The paper mill in Corner Brook wanted to burn them for fuel, but citizens nixed that proposal though protest.
The CBC has reported that the province turned down the chance to recycle the tires through a New Brunswick company for a cost of about $7 million.
But if recycling isn’t clean and green enough for you, there’s a growing movement of people who are building off-the-grid homes out of used tires, among other waste products.
Architect Mike Reynolds started building his “earthships” back in the 1970s. He called them earthships because he said the idea of a home that eats energy from a grid is outdated and unnecessary. He said it needed a new name.
They were popular around Mr. Reynolds’ home county in Arizona until municipalities started denying permits to build. The structures didn’t come close to complying with general housing codes because they were unlike anything the world had ever seen. They have since been built all over the world.
Earthships generate most of their electricity through wind and solar power. They collect their own water and have closed wastewater disposal systems that are cleaner than a septic field. They are heated through passive solar heating and employ a thermal mass (i.e. a large block of earth or rock) to maintain a comfortable temperature in the home.
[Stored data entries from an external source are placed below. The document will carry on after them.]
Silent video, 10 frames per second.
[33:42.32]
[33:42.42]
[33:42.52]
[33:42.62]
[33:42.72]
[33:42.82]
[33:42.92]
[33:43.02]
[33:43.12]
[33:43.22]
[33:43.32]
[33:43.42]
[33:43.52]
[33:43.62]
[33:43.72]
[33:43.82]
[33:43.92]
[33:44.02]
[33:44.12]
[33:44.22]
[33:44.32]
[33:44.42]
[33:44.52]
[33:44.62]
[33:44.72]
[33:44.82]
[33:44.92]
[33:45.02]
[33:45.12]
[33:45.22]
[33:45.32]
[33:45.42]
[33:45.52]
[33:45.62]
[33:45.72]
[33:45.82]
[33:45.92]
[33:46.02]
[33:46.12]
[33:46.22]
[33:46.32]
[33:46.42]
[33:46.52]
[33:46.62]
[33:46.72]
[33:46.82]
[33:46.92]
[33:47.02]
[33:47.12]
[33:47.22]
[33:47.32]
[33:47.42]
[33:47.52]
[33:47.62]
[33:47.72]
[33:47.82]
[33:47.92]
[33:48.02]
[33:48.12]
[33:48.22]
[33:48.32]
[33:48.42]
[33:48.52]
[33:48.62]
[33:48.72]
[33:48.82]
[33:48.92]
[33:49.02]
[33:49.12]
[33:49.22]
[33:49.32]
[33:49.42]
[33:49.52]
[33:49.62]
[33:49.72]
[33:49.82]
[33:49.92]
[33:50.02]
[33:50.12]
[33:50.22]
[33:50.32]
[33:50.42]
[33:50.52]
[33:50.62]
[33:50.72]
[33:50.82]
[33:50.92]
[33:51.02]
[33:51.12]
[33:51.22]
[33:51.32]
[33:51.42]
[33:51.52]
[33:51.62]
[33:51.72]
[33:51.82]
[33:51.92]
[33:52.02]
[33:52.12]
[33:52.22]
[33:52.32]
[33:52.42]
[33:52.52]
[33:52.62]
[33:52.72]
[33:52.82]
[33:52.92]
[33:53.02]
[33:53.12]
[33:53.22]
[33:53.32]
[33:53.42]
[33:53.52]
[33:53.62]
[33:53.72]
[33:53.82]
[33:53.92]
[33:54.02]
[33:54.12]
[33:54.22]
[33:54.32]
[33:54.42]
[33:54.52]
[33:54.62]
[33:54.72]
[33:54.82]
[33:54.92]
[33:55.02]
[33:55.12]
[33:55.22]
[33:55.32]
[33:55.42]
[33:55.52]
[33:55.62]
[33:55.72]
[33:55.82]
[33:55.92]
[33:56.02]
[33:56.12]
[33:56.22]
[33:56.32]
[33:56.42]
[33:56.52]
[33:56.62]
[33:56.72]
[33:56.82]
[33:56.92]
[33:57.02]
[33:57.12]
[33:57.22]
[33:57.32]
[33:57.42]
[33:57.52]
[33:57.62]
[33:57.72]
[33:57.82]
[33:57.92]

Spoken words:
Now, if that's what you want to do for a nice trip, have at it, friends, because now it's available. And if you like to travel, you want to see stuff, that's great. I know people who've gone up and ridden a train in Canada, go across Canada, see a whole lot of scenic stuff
In the documentary Garbage Warrior (http://www.youtube.com/watch?v=YrMJwIedrWU), Mr. Reynolds talks about having a fireplace for use at Christmas time in his own home. It was entirely unnecessary otherwise. The house just held its heat. Many earthships have been built in the high desert of Arizona, where temperatures swing from nearly 50 degrees Celsius above in the summer to 30 below in the winter.
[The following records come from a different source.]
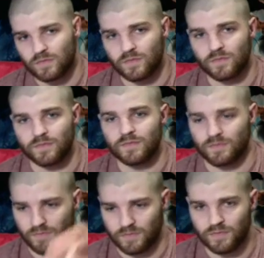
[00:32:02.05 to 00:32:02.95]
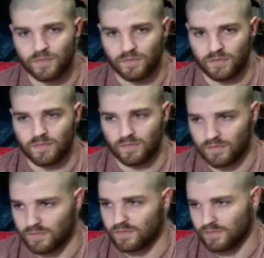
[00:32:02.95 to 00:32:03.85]

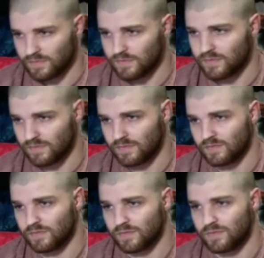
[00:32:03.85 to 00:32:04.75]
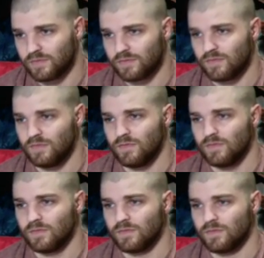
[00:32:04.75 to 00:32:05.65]

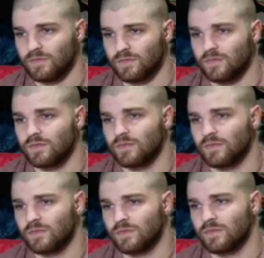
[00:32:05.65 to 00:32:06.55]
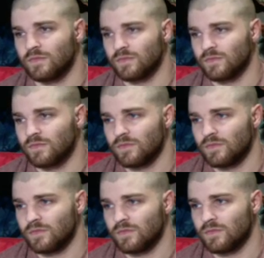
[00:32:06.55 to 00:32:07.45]

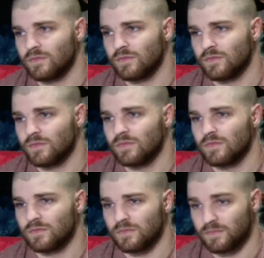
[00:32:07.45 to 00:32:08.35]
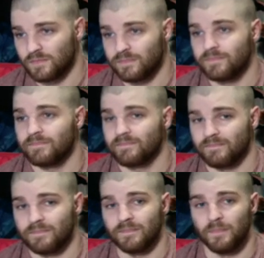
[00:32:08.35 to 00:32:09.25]

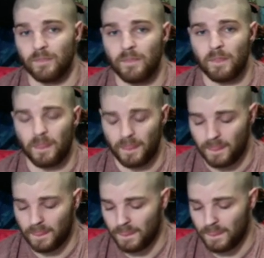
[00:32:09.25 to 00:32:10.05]
This person isn't speaking.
To build with tires, Mr. Reynolds and his homebuilders would stack them on their side, like bricks, and fill them with pounded earth. It is a labour intensive process but the result is a solid and well-insulated natural wall, not unlike a root cellar. The walls are coated with a layer of concrete or stucco to give a more aesthetically pleasing appearance. Because the tires are filled with dirt and oxygen cannot get at them, they are not flammable.
This is not to suggest that we should abolish regular homebuilding and start forcing people to build Mr. Reynolds’ earthships with our backlog of tires. But one wonders what would happen if a would-be home builder showed up at one of the many tire dumps around the province and asked for a few dozen tires to build their home.
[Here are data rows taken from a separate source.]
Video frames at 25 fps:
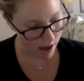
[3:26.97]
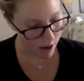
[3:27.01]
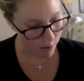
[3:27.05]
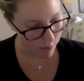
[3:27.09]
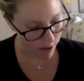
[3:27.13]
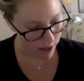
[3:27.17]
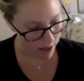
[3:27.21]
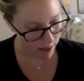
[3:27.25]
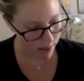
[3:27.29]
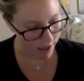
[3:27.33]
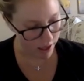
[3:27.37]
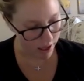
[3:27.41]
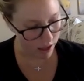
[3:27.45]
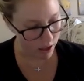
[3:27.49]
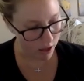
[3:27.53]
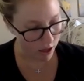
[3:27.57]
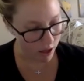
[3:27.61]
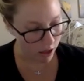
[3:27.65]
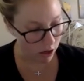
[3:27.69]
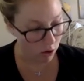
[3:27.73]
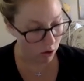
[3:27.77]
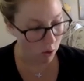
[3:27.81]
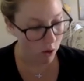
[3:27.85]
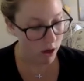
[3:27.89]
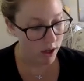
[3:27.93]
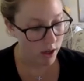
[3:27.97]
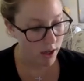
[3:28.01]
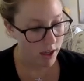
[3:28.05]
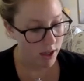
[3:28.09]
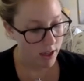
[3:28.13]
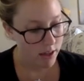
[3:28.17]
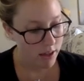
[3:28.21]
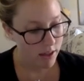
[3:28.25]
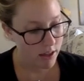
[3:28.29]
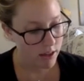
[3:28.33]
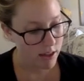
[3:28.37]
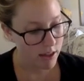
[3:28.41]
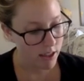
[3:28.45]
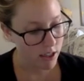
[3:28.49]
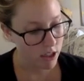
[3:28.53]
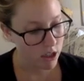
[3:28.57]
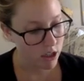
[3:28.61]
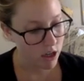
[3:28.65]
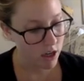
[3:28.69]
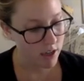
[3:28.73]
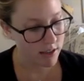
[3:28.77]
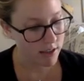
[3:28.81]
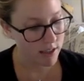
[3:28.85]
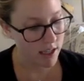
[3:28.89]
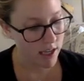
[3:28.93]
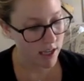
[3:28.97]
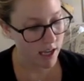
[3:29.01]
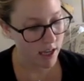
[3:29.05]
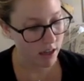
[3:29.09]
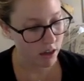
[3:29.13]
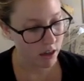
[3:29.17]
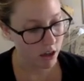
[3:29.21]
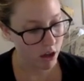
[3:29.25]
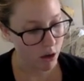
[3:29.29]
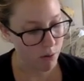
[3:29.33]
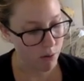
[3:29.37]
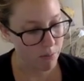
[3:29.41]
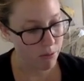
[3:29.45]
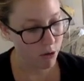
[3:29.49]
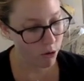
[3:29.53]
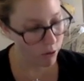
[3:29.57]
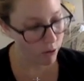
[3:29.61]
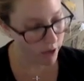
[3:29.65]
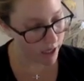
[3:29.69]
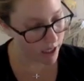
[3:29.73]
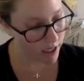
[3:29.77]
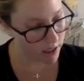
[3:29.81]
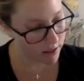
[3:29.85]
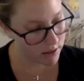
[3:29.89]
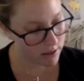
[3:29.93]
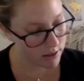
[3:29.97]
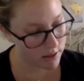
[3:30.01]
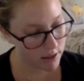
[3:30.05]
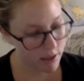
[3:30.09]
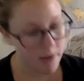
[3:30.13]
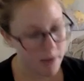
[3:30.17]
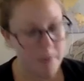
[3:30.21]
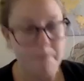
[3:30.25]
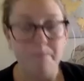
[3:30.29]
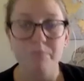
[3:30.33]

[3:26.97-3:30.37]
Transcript: way they know that they're crossing at low points.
The economy rewards those who think outside the box and create products that at first seem too good to be true. But the Steve Jobs and Thomas Edisons of the world are often stifled by government regulators and others who want to do things the way they’ve always been done.
Shipping and burning shows a lack of foresight and imagination by the Multi Material Stewardship Board - a group that markets itself as green. For $2 million more, the MMSB could’ve lived up to its self-proclaimed values and at least recycled the tires.